» **What to produce**
In full and exactly, please return the records, but keep out the pictures.

--- Records provided ---

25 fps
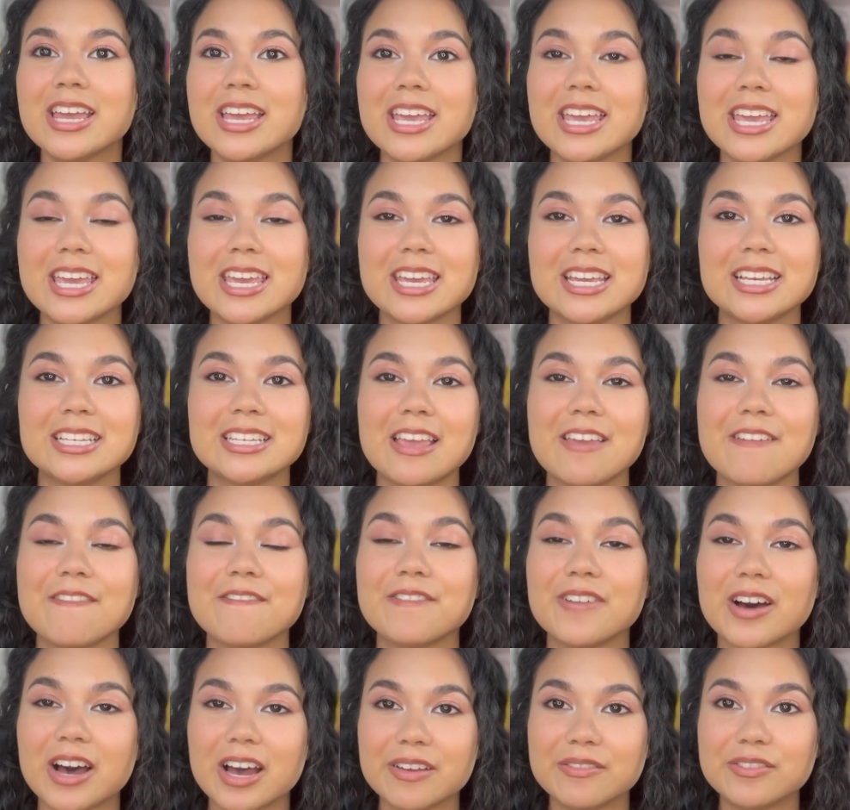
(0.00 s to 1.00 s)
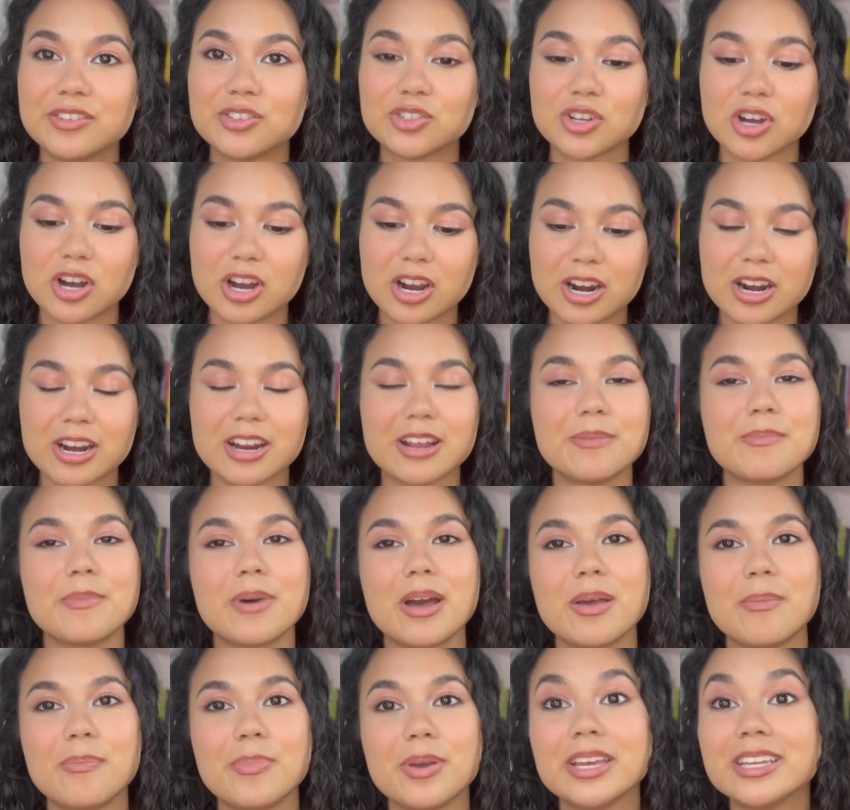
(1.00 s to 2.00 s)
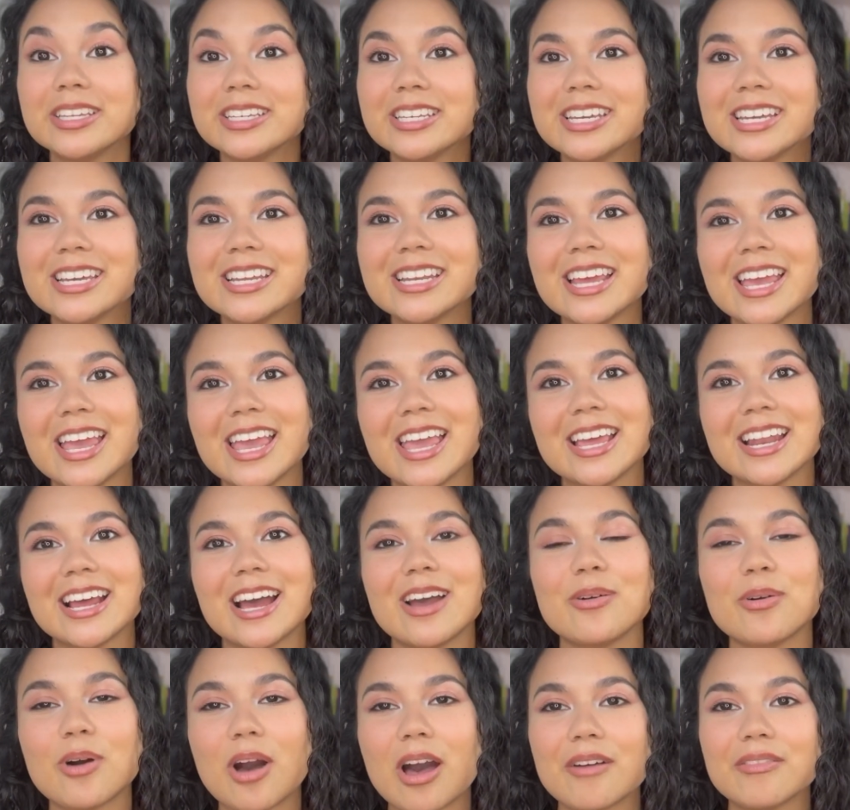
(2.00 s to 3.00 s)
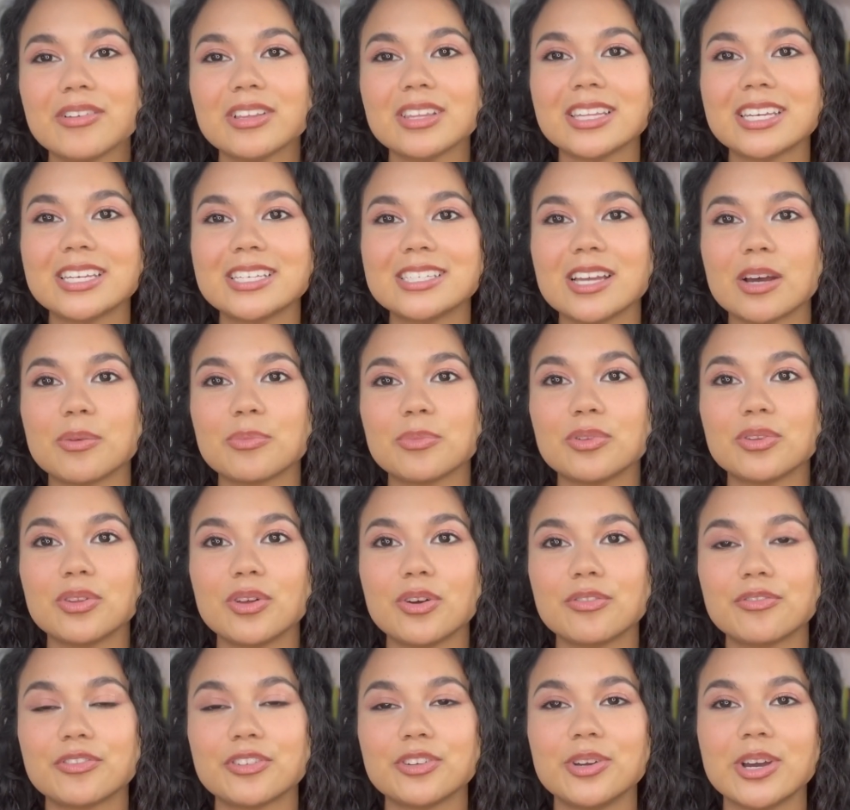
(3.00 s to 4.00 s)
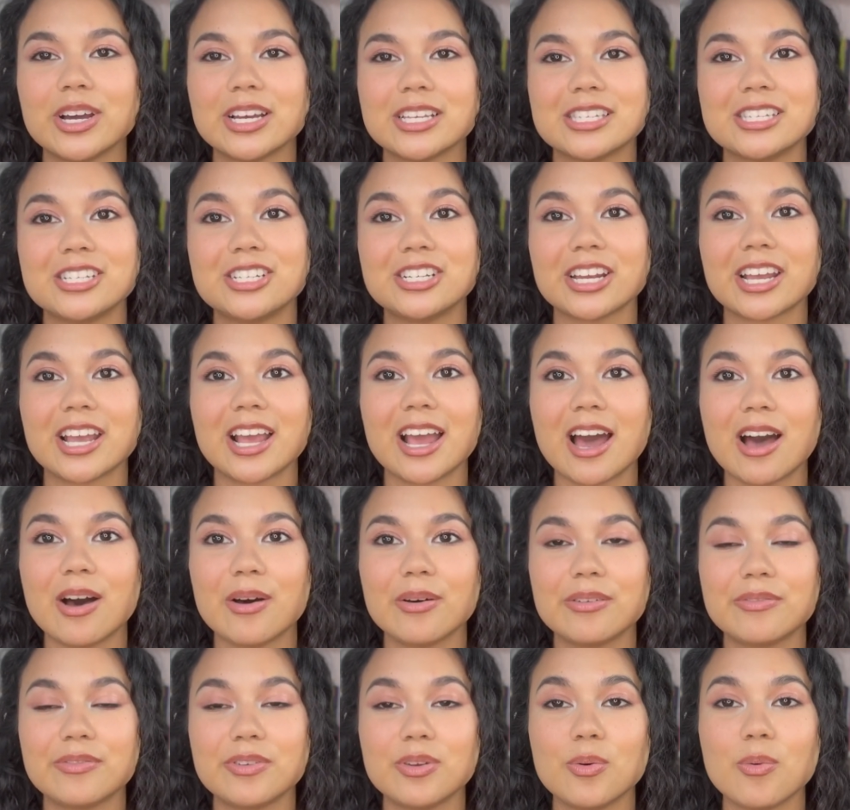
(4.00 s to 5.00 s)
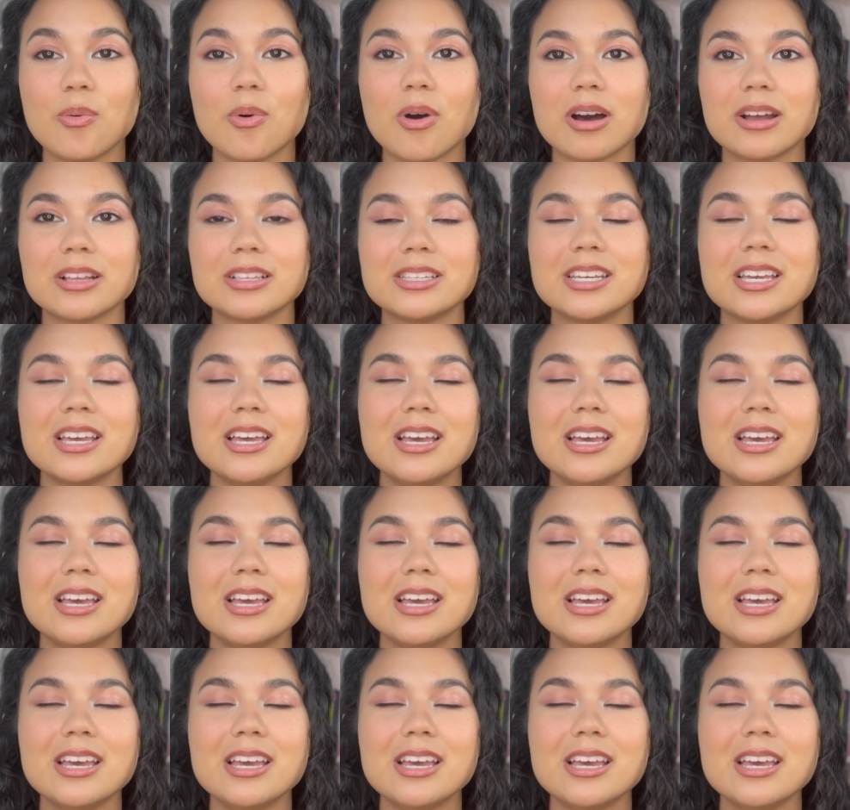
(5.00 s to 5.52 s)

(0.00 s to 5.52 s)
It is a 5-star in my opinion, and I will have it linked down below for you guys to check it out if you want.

---

» **Reply to the exercise**
25 fps
(0.00 s to 1.00 s)
(1.00 s to 2.00 s)
(2.00 s to 3.00 s)
(3.00 s to 4.00 s)
(4.00 s to 5.00 s)
(5.00 s to 5.52 s)

(0.00 s to 5.52 s)
It is a 5-star in my opinion, and I will have it linked down below for you guys to check it out if you want.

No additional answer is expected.